Saved entries:
—————

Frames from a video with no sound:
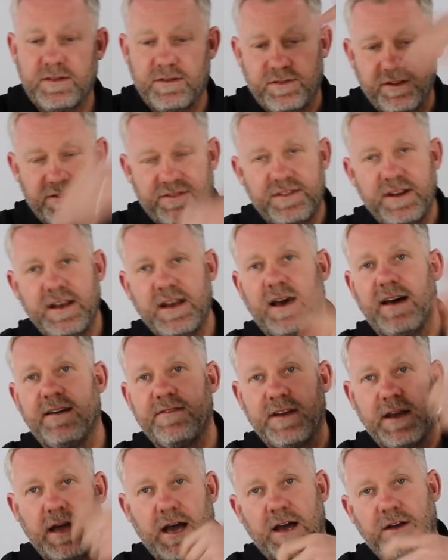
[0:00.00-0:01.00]
If you're free
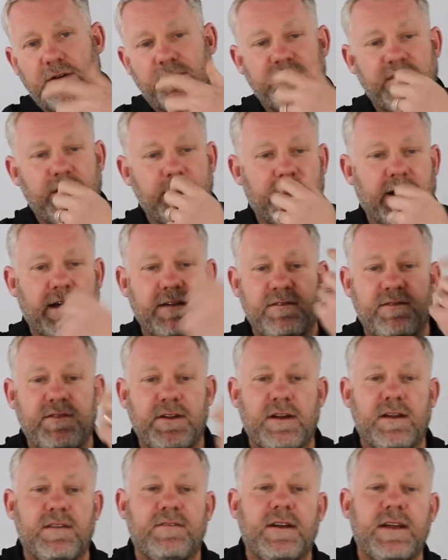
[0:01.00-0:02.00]
diving down or scuba diving,
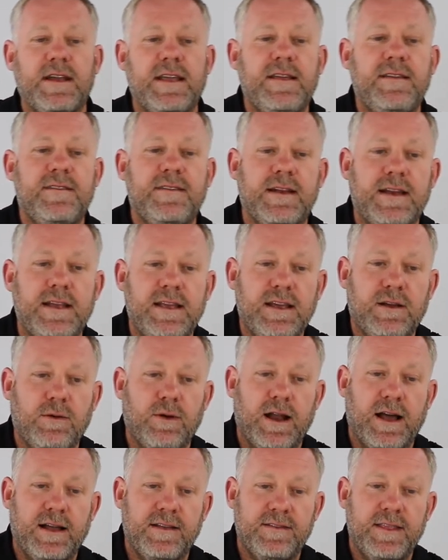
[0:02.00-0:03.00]
very, very easy to
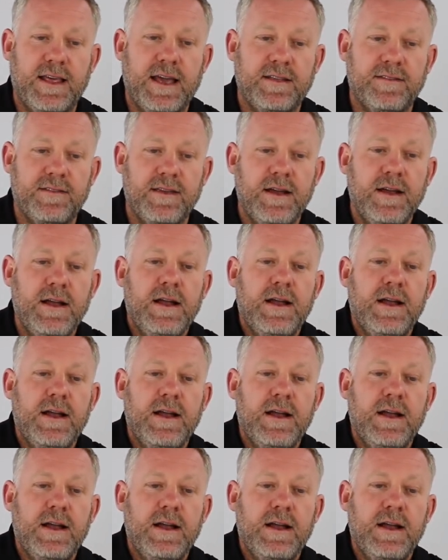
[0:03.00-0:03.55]
equalize that.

—————

Task description
Set down the records again exactly as they appear, leaving each picture behind.

Solution to this problem
Frames from a video with no sound:
[0:00.00-0:01.00]
If you're free
[0:01.00-0:02.00]
diving down or scuba diving,
[0:02.00-0:03.00]
very, very easy to
[0:03.00-0:03.55]
equalize that.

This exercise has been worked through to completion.